The Spark

“The emancipation of the working class will only be achieved by the working class itself.” — Karl Marx

California:
Homeless Killings
– the Product of War and Unemployment

Jan 23, 2012

Four homeless men living on the streets of Orange County, California were murdered between December 20 and January 13. The murders seem to be the acts of a serial killer, and a particularly violent one – each victim was stabbed at least 40 times. The police arrested 23-year-old Itzcoatl “Izzy” Ocampo, whom bystanders chased down after the fourth murder.

People who know Ocampo painted a picture of him that’s anything but that of a gruesome murderer. In fact, he was known to be compassionate and generous to the poor and homeless.

Ocampo himself comes from a family that has lived with the reality of unemployment and homelessness. His father lost his job as a warehouse manager in 2005, and has not found steady employment since then.

Ocampo is an Iraq war veteran. In 2006, the year after his father lost his job, the younger Ocampo joined the Marines. A friend who had basic training with Ocampo said he was “really motivated” and “gung- ho” then.

Ocampo acted very differently when he came back in 2010 after two years of deployment in Iraq. A roommate said he would wake up screaming twice a week. His brother said he would look for bombs in the closets and bathrooms at home. He had trembling hands and hallucinations. His behavior got worse when a Marine friend was killed in Afghanistan.

Upon his return from Iraq, Ocampo also found his father living under a bridge. And he himself met the scourge of unemployment. His brother said Ocampo was always applying for jobs, including at Wal-Mart and other stores, but they would never call him back.

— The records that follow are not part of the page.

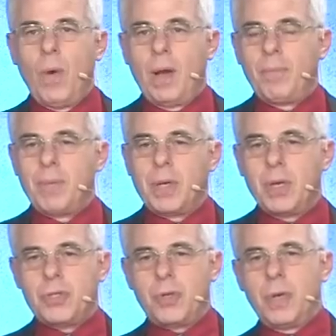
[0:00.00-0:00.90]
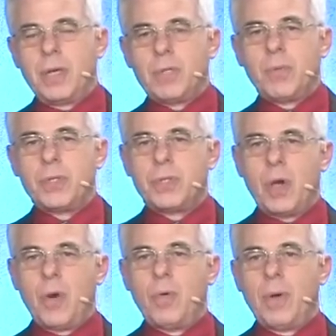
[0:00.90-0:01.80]
Well, because Judaism was
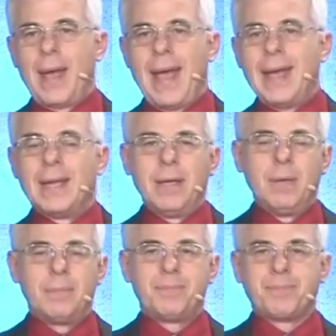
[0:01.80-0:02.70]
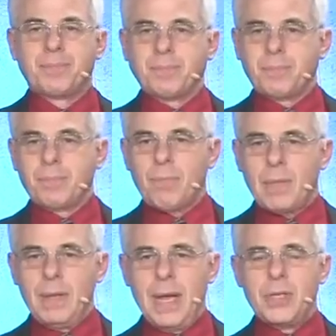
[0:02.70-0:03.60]
so hated
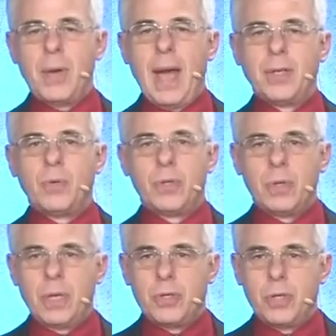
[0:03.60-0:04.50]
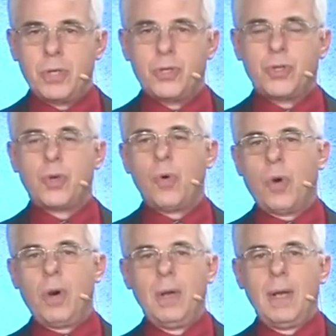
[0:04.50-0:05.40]
that you had to
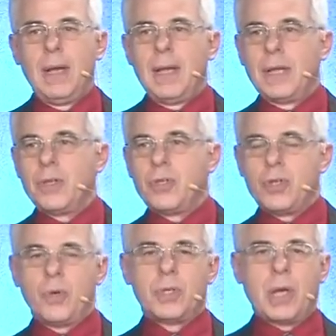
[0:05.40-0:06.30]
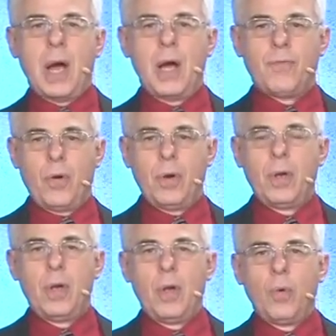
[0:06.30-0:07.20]
ensure that this Jewish convert
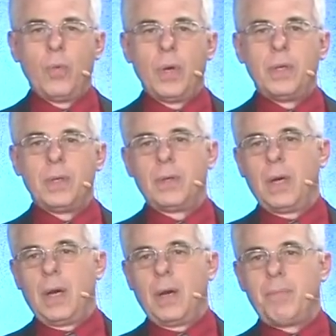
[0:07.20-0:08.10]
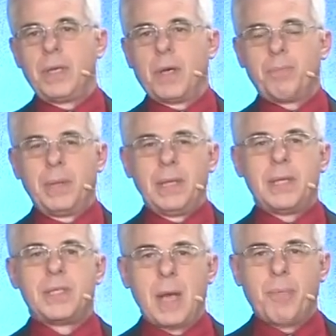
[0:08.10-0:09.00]
would be completely
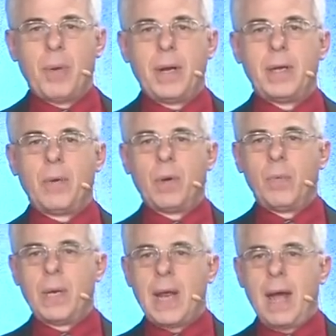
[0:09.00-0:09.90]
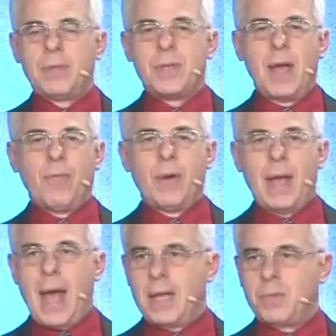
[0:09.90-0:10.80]
separated and would renounce
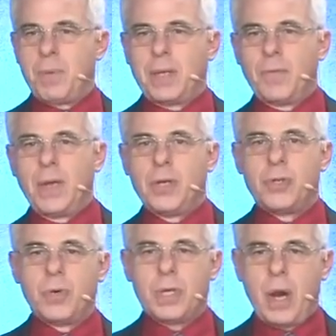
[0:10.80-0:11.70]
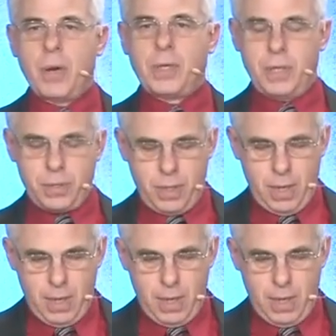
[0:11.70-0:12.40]
every aspect of any Jewish heritage.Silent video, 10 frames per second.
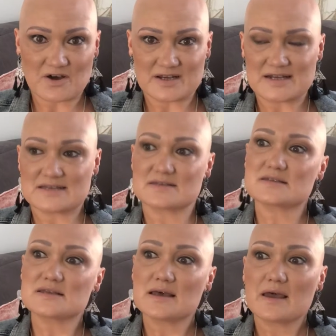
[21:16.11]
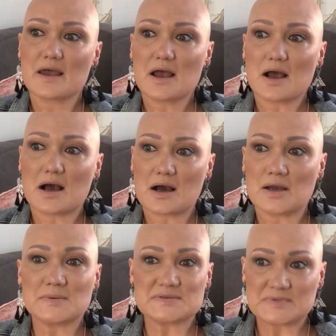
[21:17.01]
finalists.
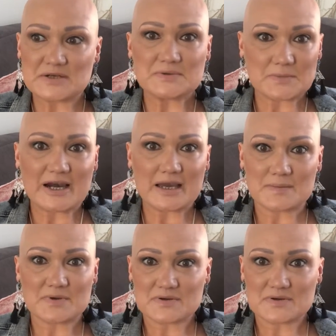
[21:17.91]
I was blown awaySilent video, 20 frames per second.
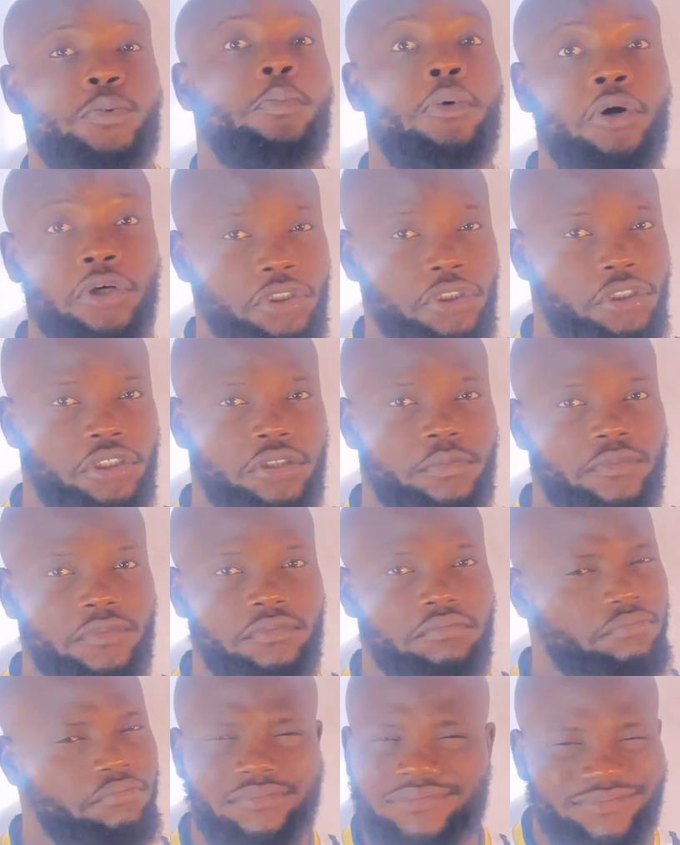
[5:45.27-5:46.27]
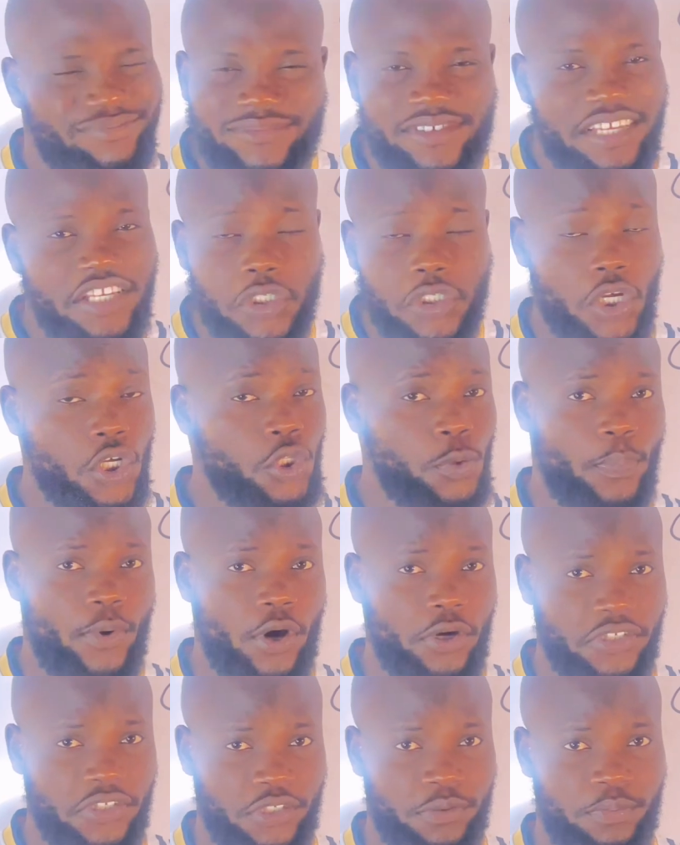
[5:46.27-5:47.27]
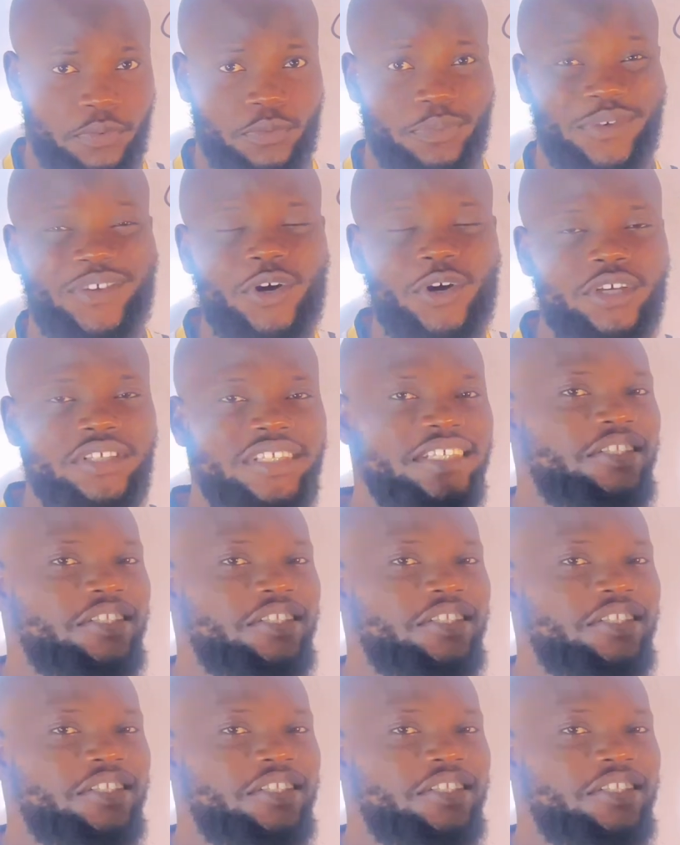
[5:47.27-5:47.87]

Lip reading: much. It's not possible becauseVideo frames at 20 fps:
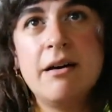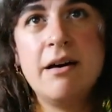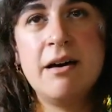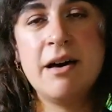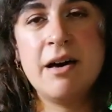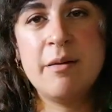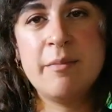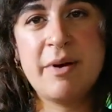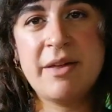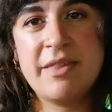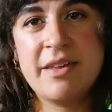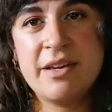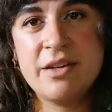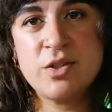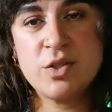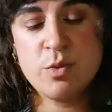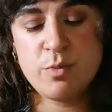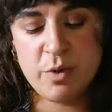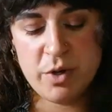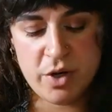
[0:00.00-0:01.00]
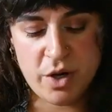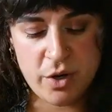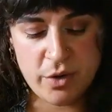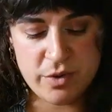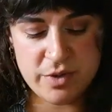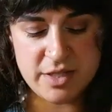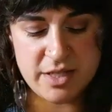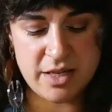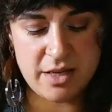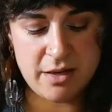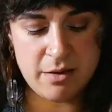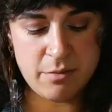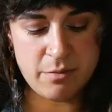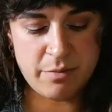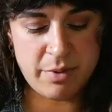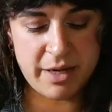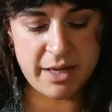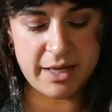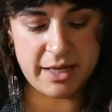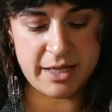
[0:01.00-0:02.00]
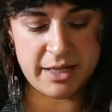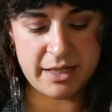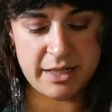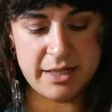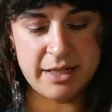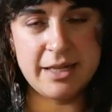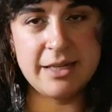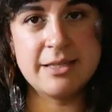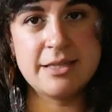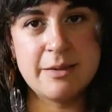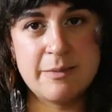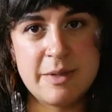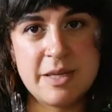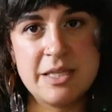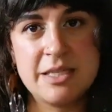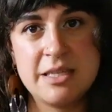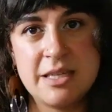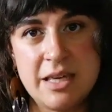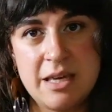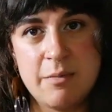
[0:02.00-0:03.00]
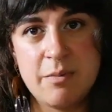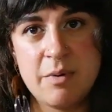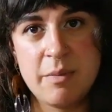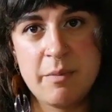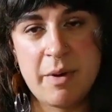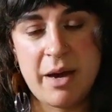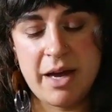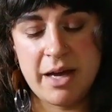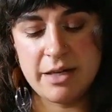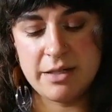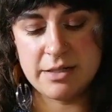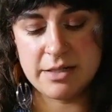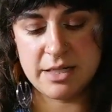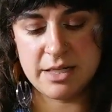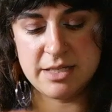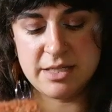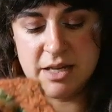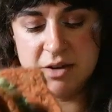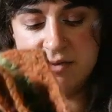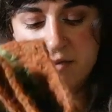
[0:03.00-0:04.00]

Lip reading: I think it's super cozy, but it's something to keep in mind is I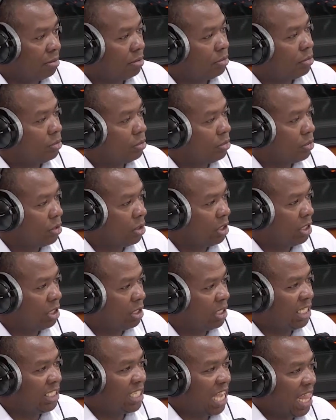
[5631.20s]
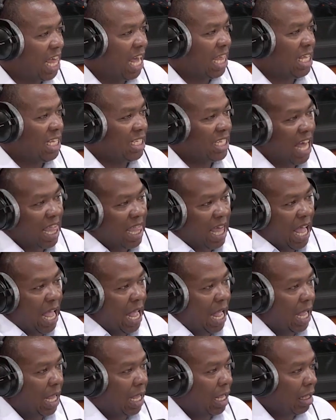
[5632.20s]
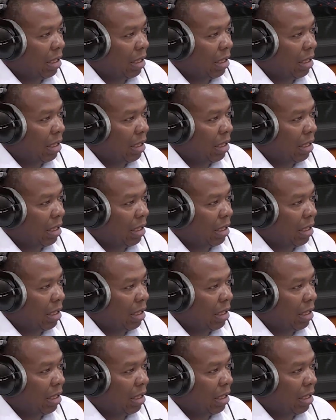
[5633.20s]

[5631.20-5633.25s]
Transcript: Mm. And you can see that the Kieleke side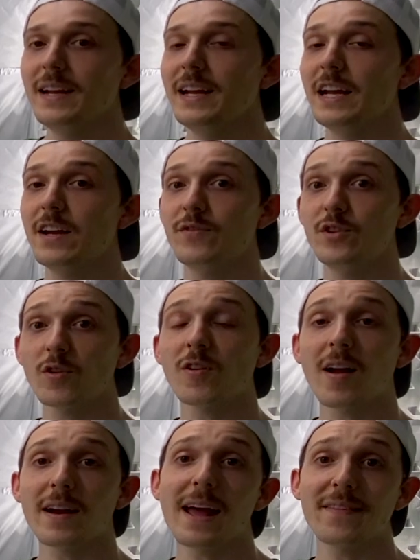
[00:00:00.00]
If you're
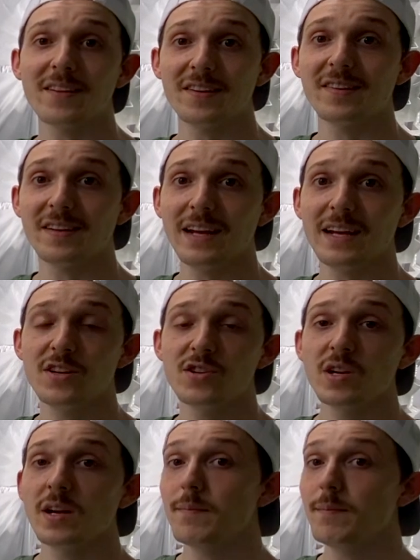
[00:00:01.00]
not at this stage,
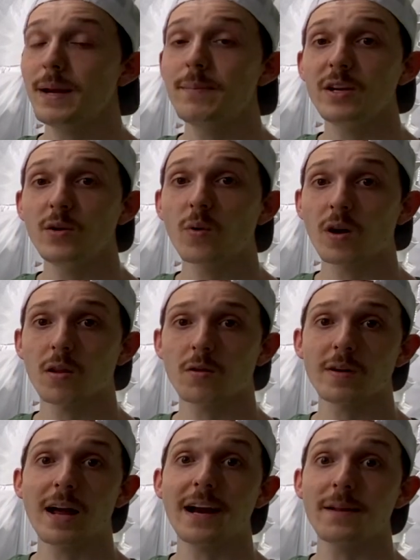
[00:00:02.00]
maybe you want to learn
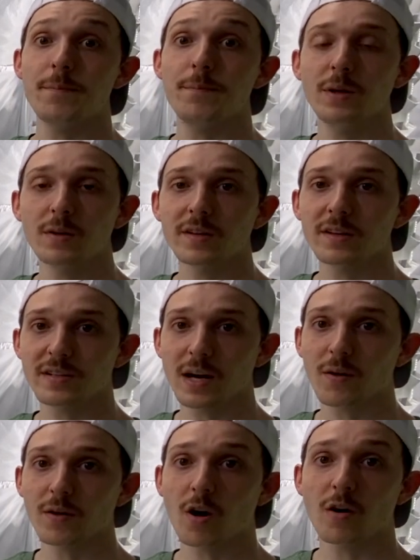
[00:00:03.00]
how to build a
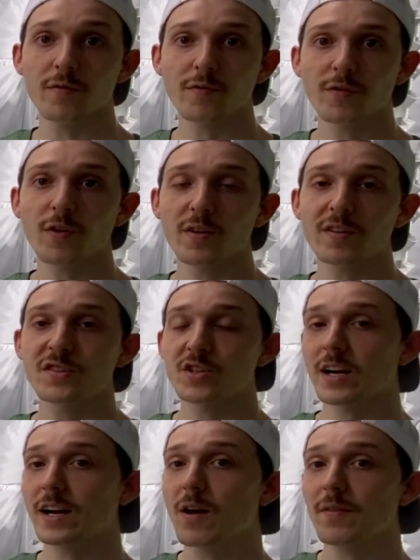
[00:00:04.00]
tower garden first,
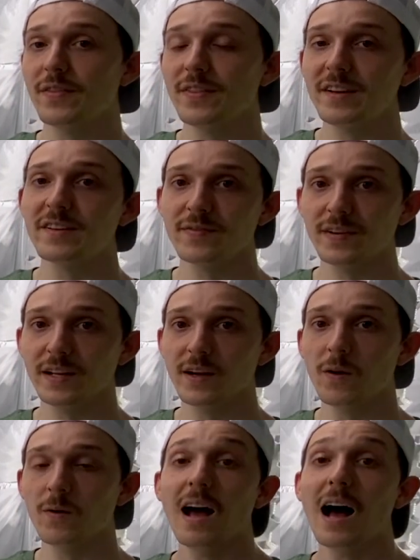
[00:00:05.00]
check out this video.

Whatever led him to become a ruthless murderer, if he is the one who killed these men – one thing is for certain: Izzy Ocampo is a victim of the Iraq war and unemployment.

And the four homeless men who were killed are victims of a war as well – for there are two different kinds of wars going on. One is waged by the U.S. military, invading other countries – spreading misery in those countries. The other is waged by U.S. companies, laying off workers – spreading misery and homelessness in this country.

Both wars are waged on behalf of the rich, to make them richer. Ruined lives are the price – and workers pay it.